* Directions for this task:
Your reply must contain the lines from the one with "[00:17:36.54 to 00:17:37.54]" through the last line of the material, exact and complete, with no pictures and no other text.

::::

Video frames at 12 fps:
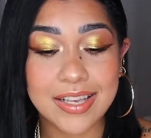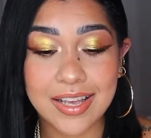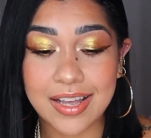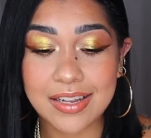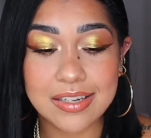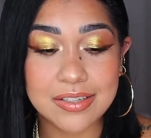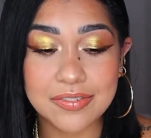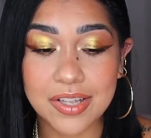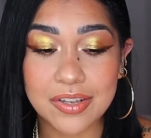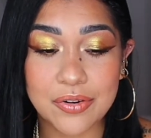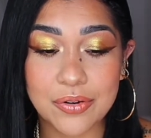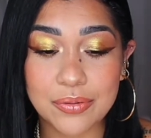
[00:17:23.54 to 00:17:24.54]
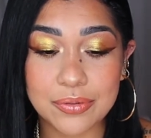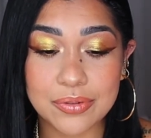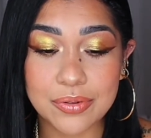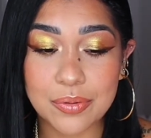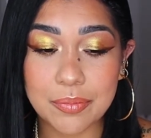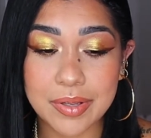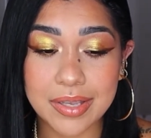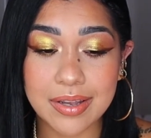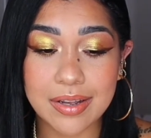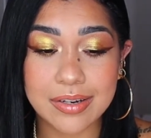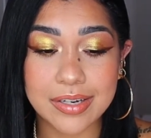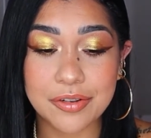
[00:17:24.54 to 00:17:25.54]
I love that gold, oh my
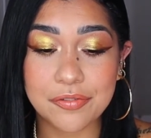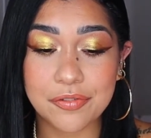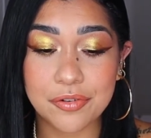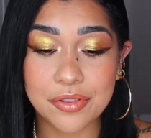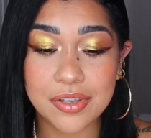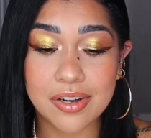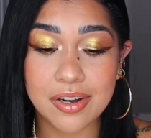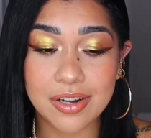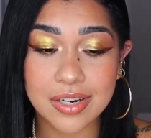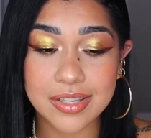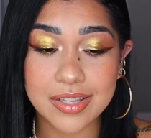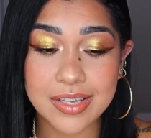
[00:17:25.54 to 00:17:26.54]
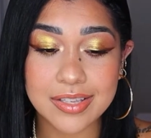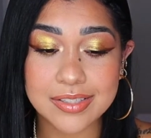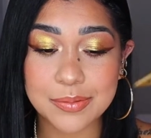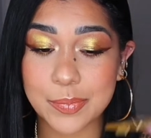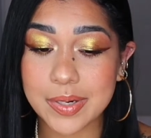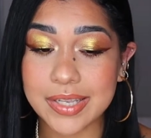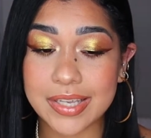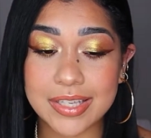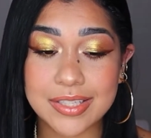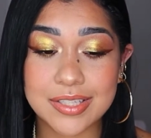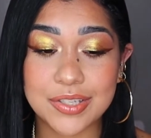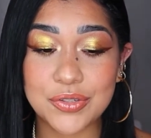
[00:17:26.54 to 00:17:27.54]
god. And for the holidays,
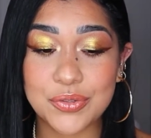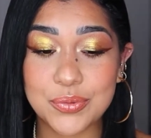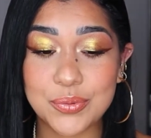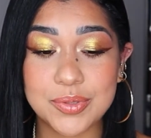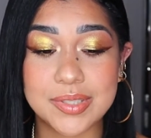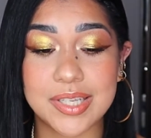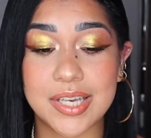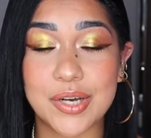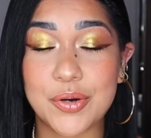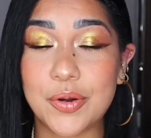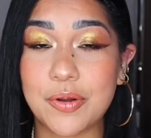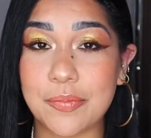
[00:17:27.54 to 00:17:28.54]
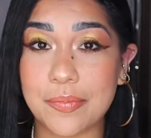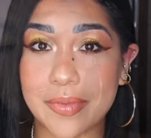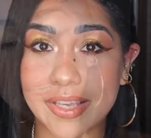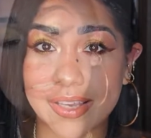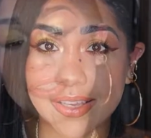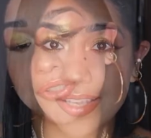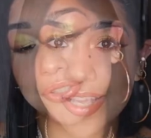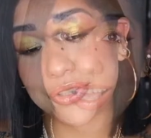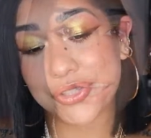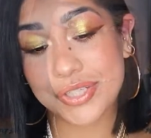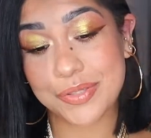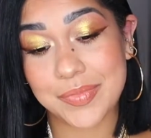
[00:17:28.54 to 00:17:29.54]
please you tell me. So
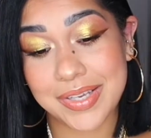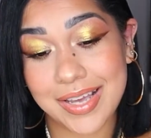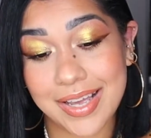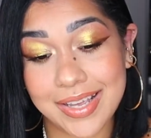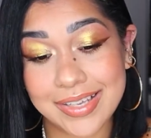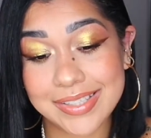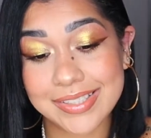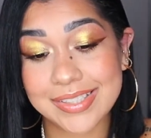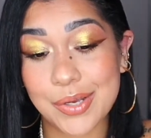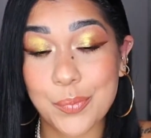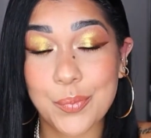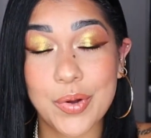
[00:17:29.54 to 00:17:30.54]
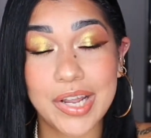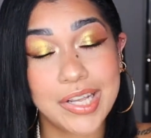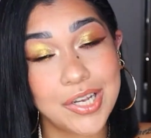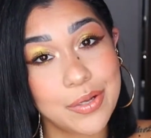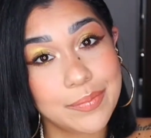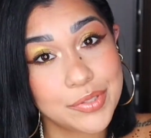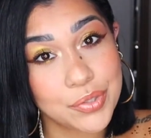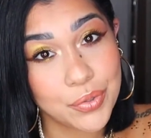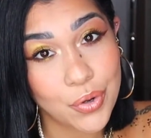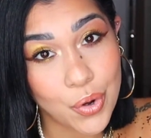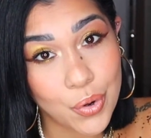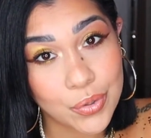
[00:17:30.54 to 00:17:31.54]
trust me, guys, when it comes to
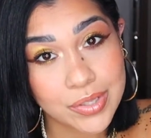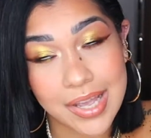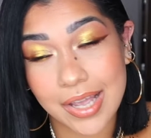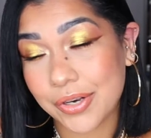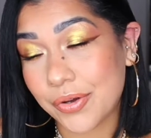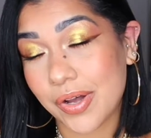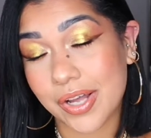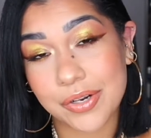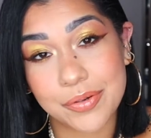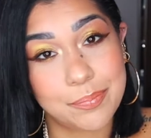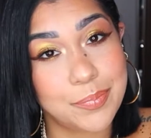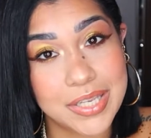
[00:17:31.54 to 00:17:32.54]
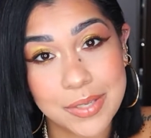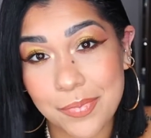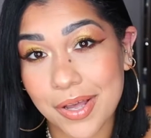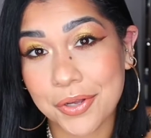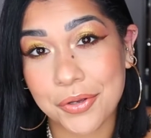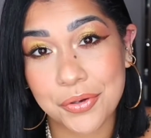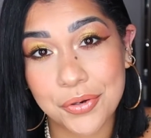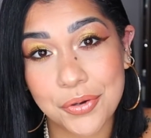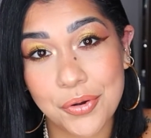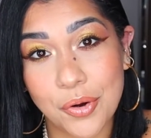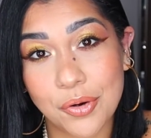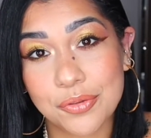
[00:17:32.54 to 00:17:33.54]
gold, I know how to peep a
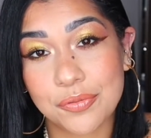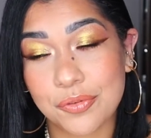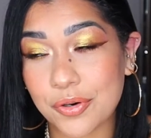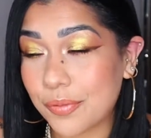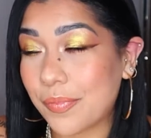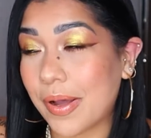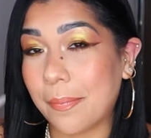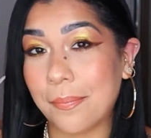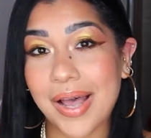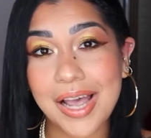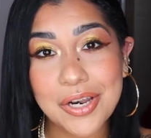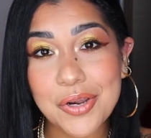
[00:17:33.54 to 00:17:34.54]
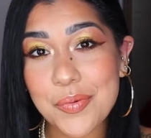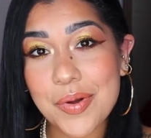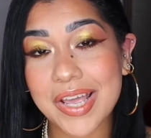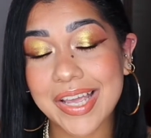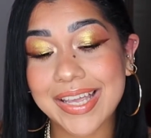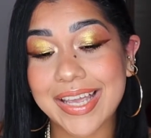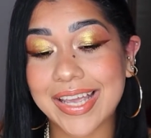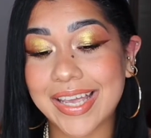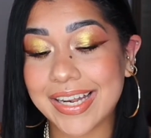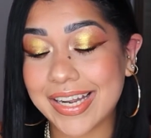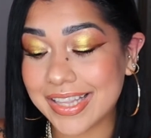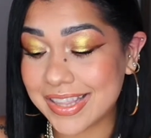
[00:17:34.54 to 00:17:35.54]
good gold from a mile away.
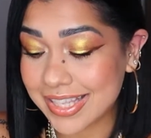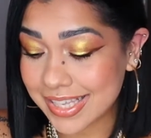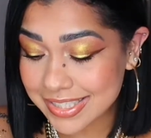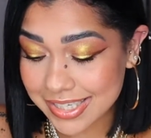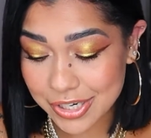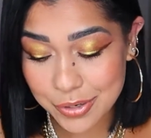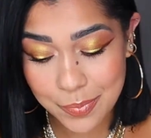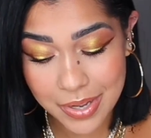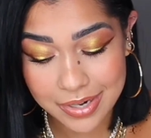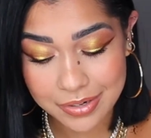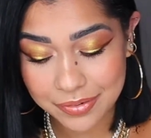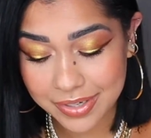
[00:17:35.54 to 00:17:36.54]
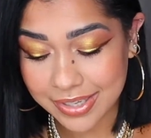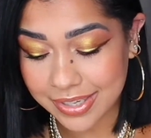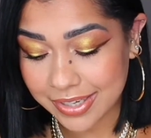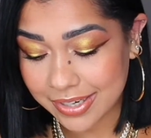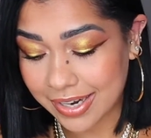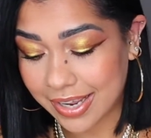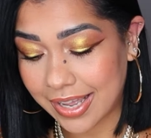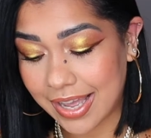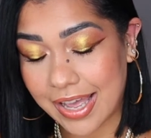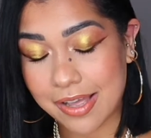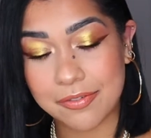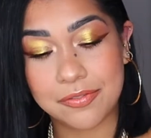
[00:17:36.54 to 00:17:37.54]
And this little palette right here, I
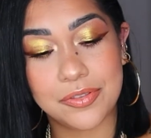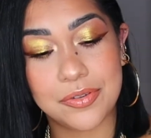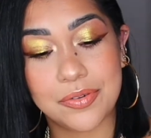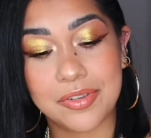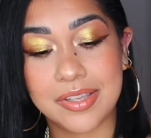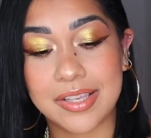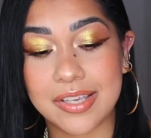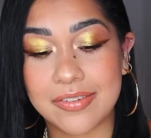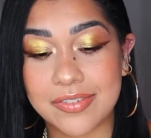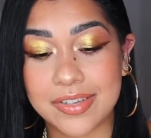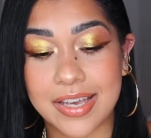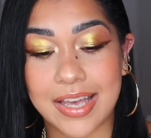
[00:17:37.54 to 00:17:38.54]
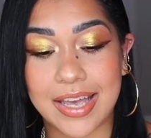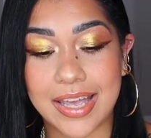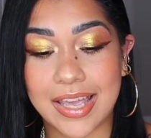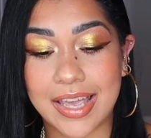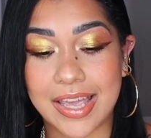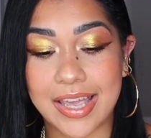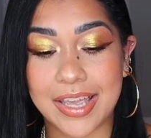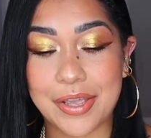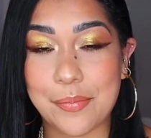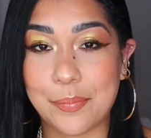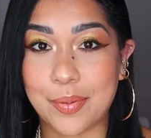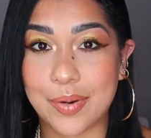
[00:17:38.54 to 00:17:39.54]
have to give it an A+.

::::

* Solution to the exercise:
[00:17:36.54 to 00:17:37.54]
And this little palette right here, I
[00:17:37.54 to 00:17:38.54]
[00:17:38.54 to 00:17:39.54]
have to give it an A+.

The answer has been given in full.